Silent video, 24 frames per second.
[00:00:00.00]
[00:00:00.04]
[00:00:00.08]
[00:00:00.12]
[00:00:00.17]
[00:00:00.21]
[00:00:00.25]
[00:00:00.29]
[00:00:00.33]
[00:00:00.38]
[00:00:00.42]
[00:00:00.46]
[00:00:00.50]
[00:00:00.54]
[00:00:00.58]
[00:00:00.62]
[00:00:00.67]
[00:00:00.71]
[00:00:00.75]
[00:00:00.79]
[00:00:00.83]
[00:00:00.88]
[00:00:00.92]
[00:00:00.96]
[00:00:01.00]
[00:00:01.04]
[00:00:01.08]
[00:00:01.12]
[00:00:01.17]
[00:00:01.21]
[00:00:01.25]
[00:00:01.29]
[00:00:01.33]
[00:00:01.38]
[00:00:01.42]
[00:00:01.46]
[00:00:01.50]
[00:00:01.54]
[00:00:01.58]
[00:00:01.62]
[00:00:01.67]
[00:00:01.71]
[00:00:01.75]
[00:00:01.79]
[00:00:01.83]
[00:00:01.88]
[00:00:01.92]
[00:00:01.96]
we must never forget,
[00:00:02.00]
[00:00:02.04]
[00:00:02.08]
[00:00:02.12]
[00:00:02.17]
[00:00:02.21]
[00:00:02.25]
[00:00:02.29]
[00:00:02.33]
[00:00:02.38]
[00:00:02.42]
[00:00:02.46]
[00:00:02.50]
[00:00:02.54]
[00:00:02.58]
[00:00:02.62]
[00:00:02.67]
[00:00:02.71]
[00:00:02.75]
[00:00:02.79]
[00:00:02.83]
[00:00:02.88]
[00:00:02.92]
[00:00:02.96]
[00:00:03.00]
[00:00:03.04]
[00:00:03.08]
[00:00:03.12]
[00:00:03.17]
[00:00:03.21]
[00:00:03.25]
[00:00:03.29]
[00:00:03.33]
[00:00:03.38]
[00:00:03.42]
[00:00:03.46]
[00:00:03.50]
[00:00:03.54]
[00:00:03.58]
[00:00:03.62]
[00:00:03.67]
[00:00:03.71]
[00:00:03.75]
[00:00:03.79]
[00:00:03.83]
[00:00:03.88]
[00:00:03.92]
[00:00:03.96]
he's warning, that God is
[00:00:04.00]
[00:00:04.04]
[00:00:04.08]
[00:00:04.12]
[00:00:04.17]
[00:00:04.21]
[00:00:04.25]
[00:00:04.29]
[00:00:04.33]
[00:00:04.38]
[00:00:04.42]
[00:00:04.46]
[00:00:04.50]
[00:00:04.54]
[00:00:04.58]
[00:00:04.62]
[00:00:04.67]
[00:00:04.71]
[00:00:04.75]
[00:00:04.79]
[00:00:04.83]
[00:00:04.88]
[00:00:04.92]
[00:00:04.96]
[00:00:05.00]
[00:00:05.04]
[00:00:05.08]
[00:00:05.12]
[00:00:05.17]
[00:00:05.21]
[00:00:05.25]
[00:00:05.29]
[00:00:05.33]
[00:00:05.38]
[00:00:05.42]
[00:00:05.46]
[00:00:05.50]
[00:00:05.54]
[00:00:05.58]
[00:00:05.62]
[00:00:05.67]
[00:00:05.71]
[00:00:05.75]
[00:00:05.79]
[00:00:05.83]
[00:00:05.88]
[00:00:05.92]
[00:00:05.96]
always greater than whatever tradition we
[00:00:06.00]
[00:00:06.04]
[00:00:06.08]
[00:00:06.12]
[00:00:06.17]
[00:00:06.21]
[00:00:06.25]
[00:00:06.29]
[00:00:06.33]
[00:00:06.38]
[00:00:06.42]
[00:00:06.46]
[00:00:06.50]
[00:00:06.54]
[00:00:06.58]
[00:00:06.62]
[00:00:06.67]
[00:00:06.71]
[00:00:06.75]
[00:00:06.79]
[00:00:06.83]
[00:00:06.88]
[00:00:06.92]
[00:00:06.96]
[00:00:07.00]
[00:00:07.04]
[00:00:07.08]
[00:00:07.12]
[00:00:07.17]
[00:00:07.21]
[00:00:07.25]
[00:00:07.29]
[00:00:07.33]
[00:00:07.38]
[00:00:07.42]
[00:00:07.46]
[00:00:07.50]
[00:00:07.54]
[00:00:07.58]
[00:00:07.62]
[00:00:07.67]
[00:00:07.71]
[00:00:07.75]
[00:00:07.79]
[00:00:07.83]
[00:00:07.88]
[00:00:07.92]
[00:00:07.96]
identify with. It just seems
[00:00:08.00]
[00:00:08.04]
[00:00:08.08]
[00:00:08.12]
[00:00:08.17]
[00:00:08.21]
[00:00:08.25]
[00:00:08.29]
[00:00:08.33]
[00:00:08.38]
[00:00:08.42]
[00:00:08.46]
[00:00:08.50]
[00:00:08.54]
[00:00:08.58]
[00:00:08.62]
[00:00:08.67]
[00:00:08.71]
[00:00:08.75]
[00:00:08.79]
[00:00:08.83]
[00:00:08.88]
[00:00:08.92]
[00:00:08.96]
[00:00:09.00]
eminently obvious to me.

******

TASK ITEM:
Exactly reproduce every line found in the records.

TASK RESULT:
Silent video, 24 frames per second.
[00:00:00.00]
[00:00:00.04]
[00:00:00.08]
[00:00:00.12]
[00:00:00.17]
[00:00:00.21]
[00:00:00.25]
[00:00:00.29]
[00:00:00.33]
[00:00:00.38]
[00:00:00.42]
[00:00:00.46]
[00:00:00.50]
[00:00:00.54]
[00:00:00.58]
[00:00:00.62]
[00:00:00.67]
[00:00:00.71]
[00:00:00.75]
[00:00:00.79]
[00:00:00.83]
[00:00:00.88]
[00:00:00.92]
[00:00:00.96]
[00:00:01.00]
[00:00:01.04]
[00:00:01.08]
[00:00:01.12]
[00:00:01.17]
[00:00:01.21]
[00:00:01.25]
[00:00:01.29]
[00:00:01.33]
[00:00:01.38]
[00:00:01.42]
[00:00:01.46]
[00:00:01.50]
[00:00:01.54]
[00:00:01.58]
[00:00:01.62]
[00:00:01.67]
[00:00:01.71]
[00:00:01.75]
[00:00:01.79]
[00:00:01.83]
[00:00:01.88]
[00:00:01.92]
[00:00:01.96]
we must never forget,
[00:00:02.00]
[00:00:02.04]
[00:00:02.08]
[00:00:02.12]
[00:00:02.17]
[00:00:02.21]
[00:00:02.25]
[00:00:02.29]
[00:00:02.33]
[00:00:02.38]
[00:00:02.42]
[00:00:02.46]
[00:00:02.50]
[00:00:02.54]
[00:00:02.58]
[00:00:02.62]
[00:00:02.67]
[00:00:02.71]
[00:00:02.75]
[00:00:02.79]
[00:00:02.83]
[00:00:02.88]
[00:00:02.92]
[00:00:02.96]
[00:00:03.00]
[00:00:03.04]
[00:00:03.08]
[00:00:03.12]
[00:00:03.17]
[00:00:03.21]
[00:00:03.25]
[00:00:03.29]
[00:00:03.33]
[00:00:03.38]
[00:00:03.42]
[00:00:03.46]
[00:00:03.50]
[00:00:03.54]
[00:00:03.58]
[00:00:03.62]
[00:00:03.67]
[00:00:03.71]
[00:00:03.75]
[00:00:03.79]
[00:00:03.83]
[00:00:03.88]
[00:00:03.92]
[00:00:03.96]
he's warning, that God is
[00:00:04.00]
[00:00:04.04]
[00:00:04.08]
[00:00:04.12]
[00:00:04.17]
[00:00:04.21]
[00:00:04.25]
[00:00:04.29]
[00:00:04.33]
[00:00:04.38]
[00:00:04.42]
[00:00:04.46]
[00:00:04.50]
[00:00:04.54]
[00:00:04.58]
[00:00:04.62]
[00:00:04.67]
[00:00:04.71]
[00:00:04.75]
[00:00:04.79]
[00:00:04.83]
[00:00:04.88]
[00:00:04.92]
[00:00:04.96]
[00:00:05.00]
[00:00:05.04]
[00:00:05.08]
[00:00:05.12]
[00:00:05.17]
[00:00:05.21]
[00:00:05.25]
[00:00:05.29]
[00:00:05.33]
[00:00:05.38]
[00:00:05.42]
[00:00:05.46]
[00:00:05.50]
[00:00:05.54]
[00:00:05.58]
[00:00:05.62]
[00:00:05.67]
[00:00:05.71]
[00:00:05.75]
[00:00:05.79]
[00:00:05.83]
[00:00:05.88]
[00:00:05.92]
[00:00:05.96]
always greater than whatever tradition we
[00:00:06.00]
[00:00:06.04]
[00:00:06.08]
[00:00:06.12]
[00:00:06.17]
[00:00:06.21]
[00:00:06.25]
[00:00:06.29]
[00:00:06.33]
[00:00:06.38]
[00:00:06.42]
[00:00:06.46]
[00:00:06.50]
[00:00:06.54]
[00:00:06.58]
[00:00:06.62]
[00:00:06.67]
[00:00:06.71]
[00:00:06.75]
[00:00:06.79]
[00:00:06.83]
[00:00:06.88]
[00:00:06.92]
[00:00:06.96]
[00:00:07.00]
[00:00:07.04]
[00:00:07.08]
[00:00:07.12]
[00:00:07.17]
[00:00:07.21]
[00:00:07.25]
[00:00:07.29]
[00:00:07.33]
[00:00:07.38]
[00:00:07.42]
[00:00:07.46]
[00:00:07.50]
[00:00:07.54]
[00:00:07.58]
[00:00:07.62]
[00:00:07.67]
[00:00:07.71]
[00:00:07.75]
[00:00:07.79]
[00:00:07.83]
[00:00:07.88]
[00:00:07.92]
[00:00:07.96]
identify with. It just seems
[00:00:08.00]
[00:00:08.04]
[00:00:08.08]
[00:00:08.12]
[00:00:08.17]
[00:00:08.21]
[00:00:08.25]
[00:00:08.29]
[00:00:08.33]
[00:00:08.38]
[00:00:08.42]
[00:00:08.46]
[00:00:08.50]
[00:00:08.54]
[00:00:08.58]
[00:00:08.62]
[00:00:08.67]
[00:00:08.71]
[00:00:08.75]
[00:00:08.79]
[00:00:08.83]
[00:00:08.88]
[00:00:08.92]
[00:00:08.96]
[00:00:09.00]
eminently obvious to me.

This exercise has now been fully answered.